-- What the task asks --
From first line to last, copy the listing exactly and omit its pictures.

-- Material supplied --

▬▬▬

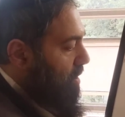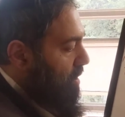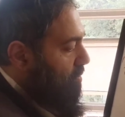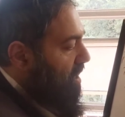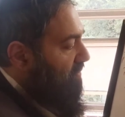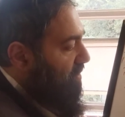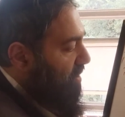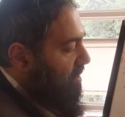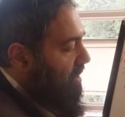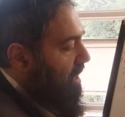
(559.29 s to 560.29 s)
Then we have
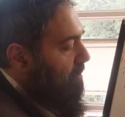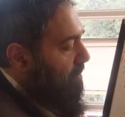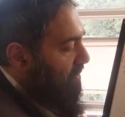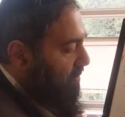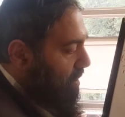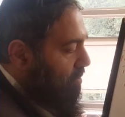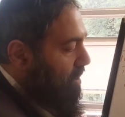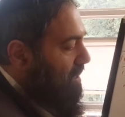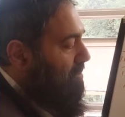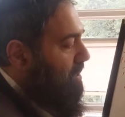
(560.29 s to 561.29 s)
another name of
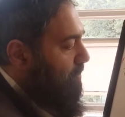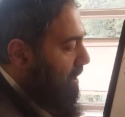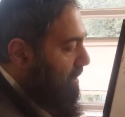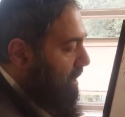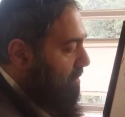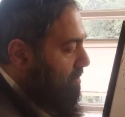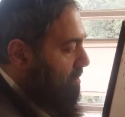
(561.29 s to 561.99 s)
Elokim spelled out.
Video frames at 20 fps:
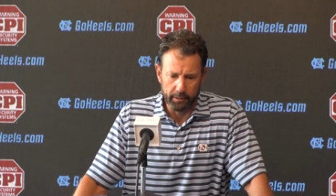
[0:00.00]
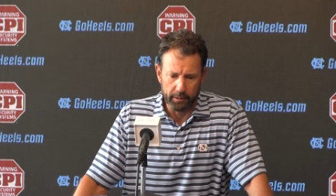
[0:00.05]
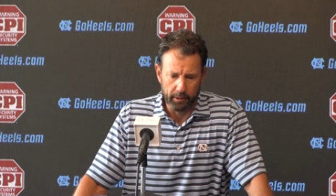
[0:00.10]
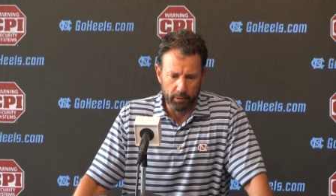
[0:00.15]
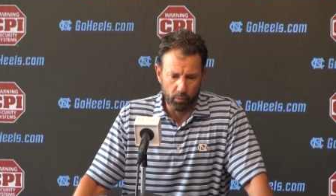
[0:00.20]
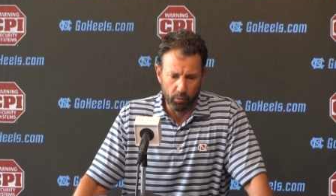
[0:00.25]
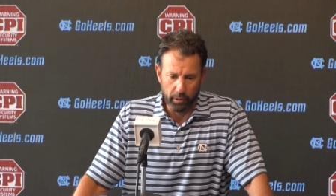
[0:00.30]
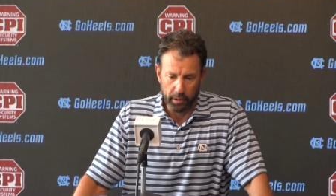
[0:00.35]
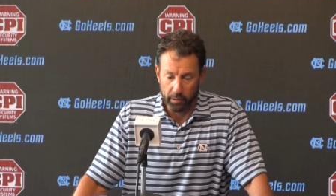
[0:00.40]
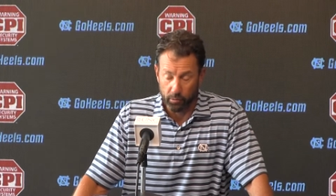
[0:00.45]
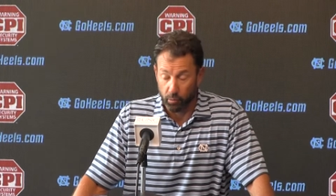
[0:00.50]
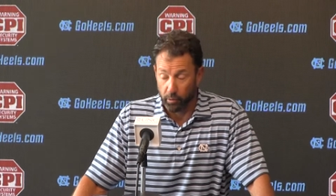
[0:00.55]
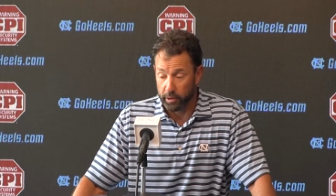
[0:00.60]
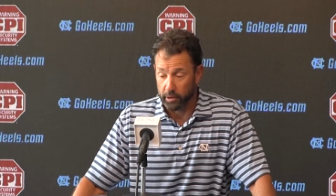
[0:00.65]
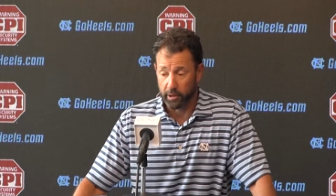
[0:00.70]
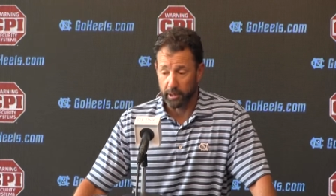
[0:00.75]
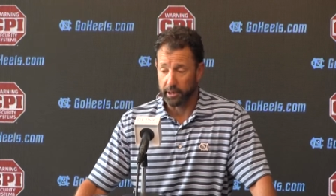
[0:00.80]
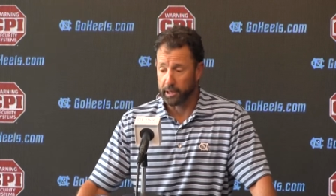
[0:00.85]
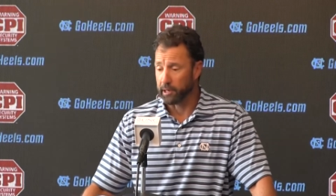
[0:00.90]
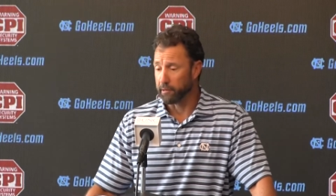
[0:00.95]
you know, we
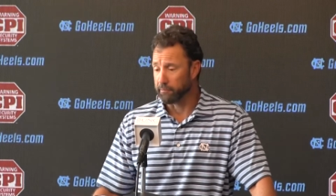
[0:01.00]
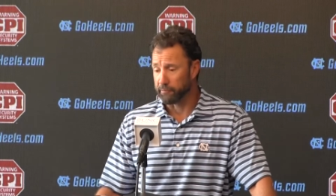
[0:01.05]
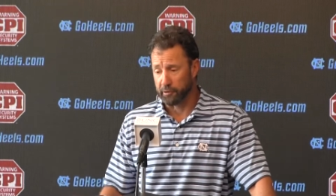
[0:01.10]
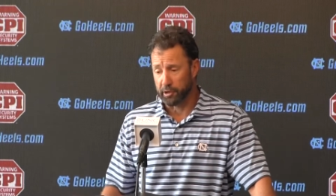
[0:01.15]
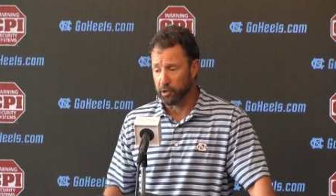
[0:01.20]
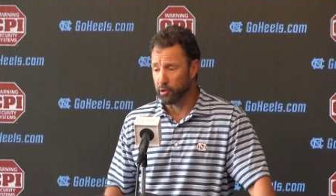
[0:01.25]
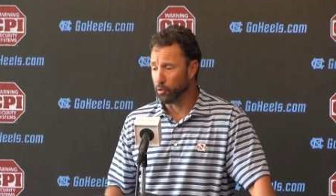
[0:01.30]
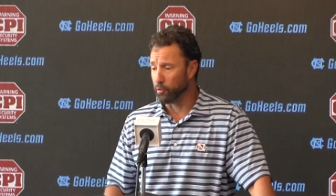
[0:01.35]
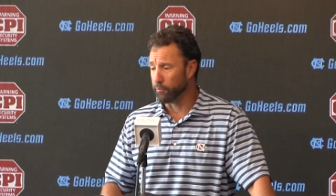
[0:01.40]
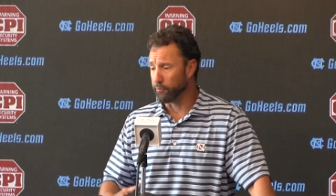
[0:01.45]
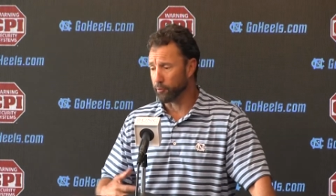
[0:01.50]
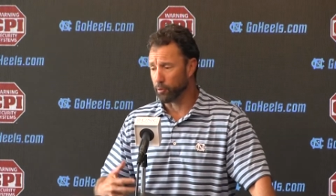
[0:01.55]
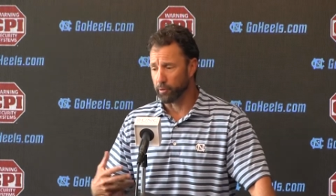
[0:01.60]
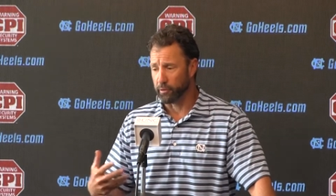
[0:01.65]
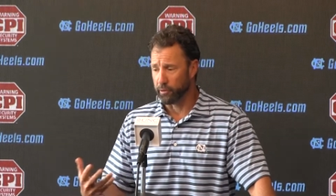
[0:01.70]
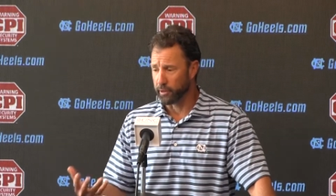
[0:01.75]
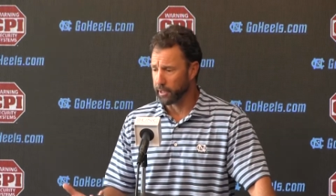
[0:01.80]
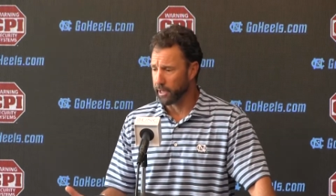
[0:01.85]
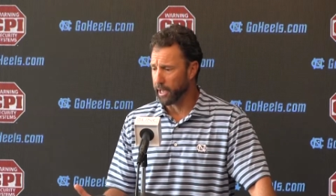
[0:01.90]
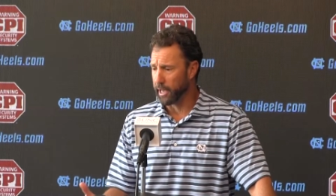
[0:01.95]
we're going to get a feel
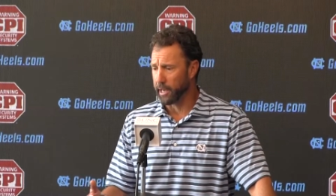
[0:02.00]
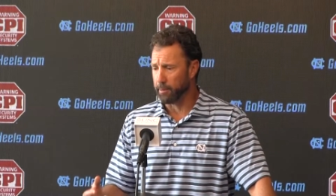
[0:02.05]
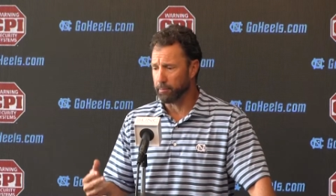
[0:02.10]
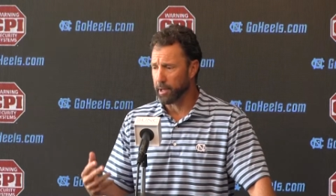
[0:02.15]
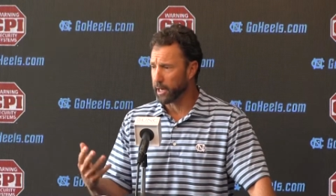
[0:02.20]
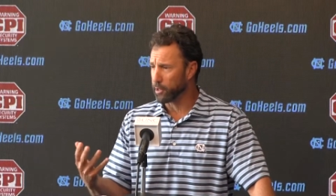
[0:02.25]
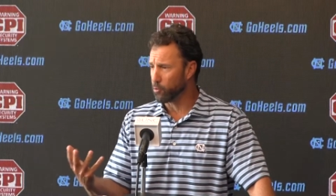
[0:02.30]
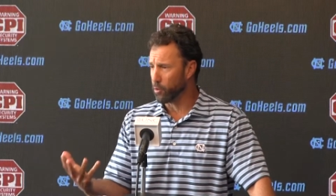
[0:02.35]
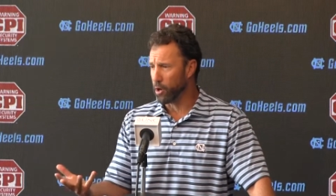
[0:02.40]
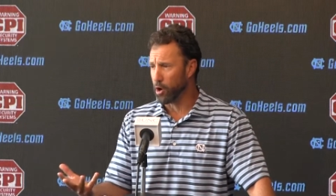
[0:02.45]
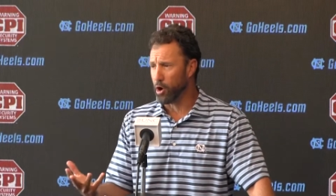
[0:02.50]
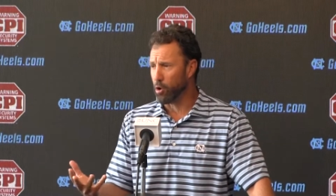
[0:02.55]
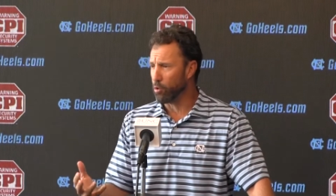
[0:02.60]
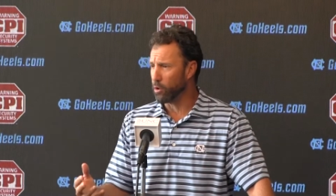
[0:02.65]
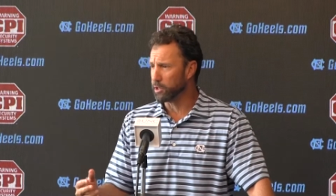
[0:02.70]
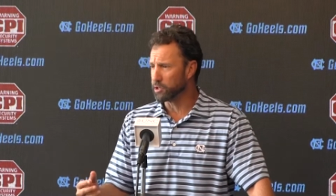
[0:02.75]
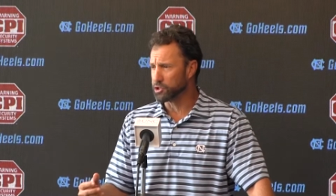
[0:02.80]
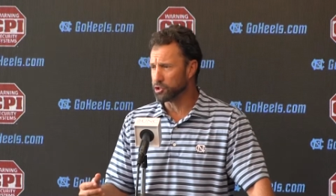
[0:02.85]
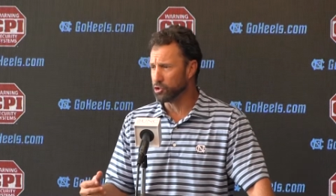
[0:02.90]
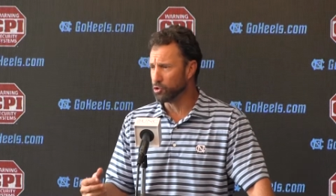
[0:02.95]
for in the game like we
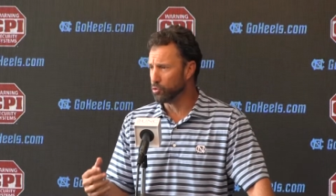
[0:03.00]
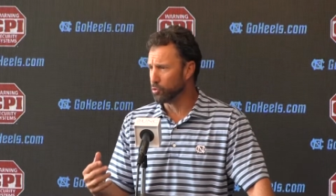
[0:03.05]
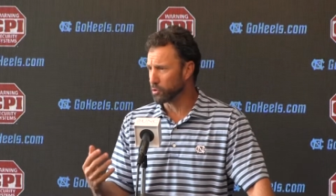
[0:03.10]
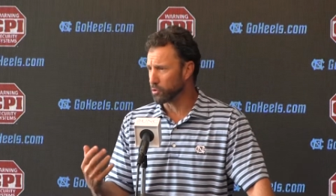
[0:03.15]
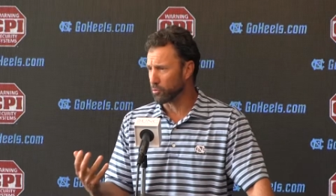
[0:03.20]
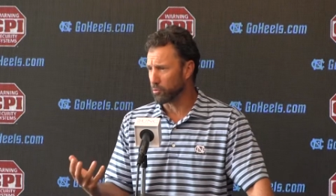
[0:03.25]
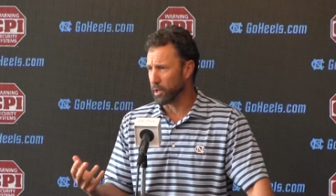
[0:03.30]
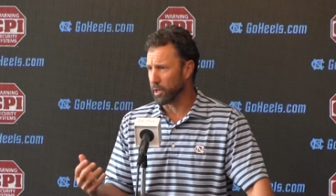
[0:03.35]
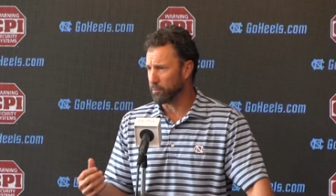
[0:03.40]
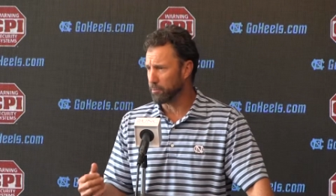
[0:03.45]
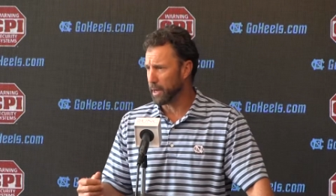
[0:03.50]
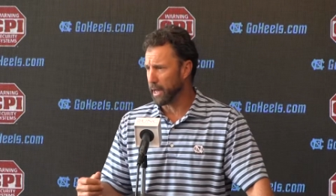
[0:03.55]
always do with the running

▬▬▬

-- Exercise answer --
(559.29 s to 560.29 s)
Then we have
(560.29 s to 561.29 s)
another name of
(561.29 s to 561.99 s)
Elokim spelled out.
Video frames at 20 fps:
[0:00.00]
[0:00.05]
[0:00.10]
[0:00.15]
[0:00.20]
[0:00.25]
[0:00.30]
[0:00.35]
[0:00.40]
[0:00.45]
[0:00.50]
[0:00.55]
[0:00.60]
[0:00.65]
[0:00.70]
[0:00.75]
[0:00.80]
[0:00.85]
[0:00.90]
[0:00.95]
you know, we
[0:01.00]
[0:01.05]
[0:01.10]
[0:01.15]
[0:01.20]
[0:01.25]
[0:01.30]
[0:01.35]
[0:01.40]
[0:01.45]
[0:01.50]
[0:01.55]
[0:01.60]
[0:01.65]
[0:01.70]
[0:01.75]
[0:01.80]
[0:01.85]
[0:01.90]
[0:01.95]
we're going to get a feel
[0:02.00]
[0:02.05]
[0:02.10]
[0:02.15]
[0:02.20]
[0:02.25]
[0:02.30]
[0:02.35]
[0:02.40]
[0:02.45]
[0:02.50]
[0:02.55]
[0:02.60]
[0:02.65]
[0:02.70]
[0:02.75]
[0:02.80]
[0:02.85]
[0:02.90]
[0:02.95]
for in the game like we
[0:03.00]
[0:03.05]
[0:03.10]
[0:03.15]
[0:03.20]
[0:03.25]
[0:03.30]
[0:03.35]
[0:03.40]
[0:03.45]
[0:03.50]
[0:03.55]
always do with the running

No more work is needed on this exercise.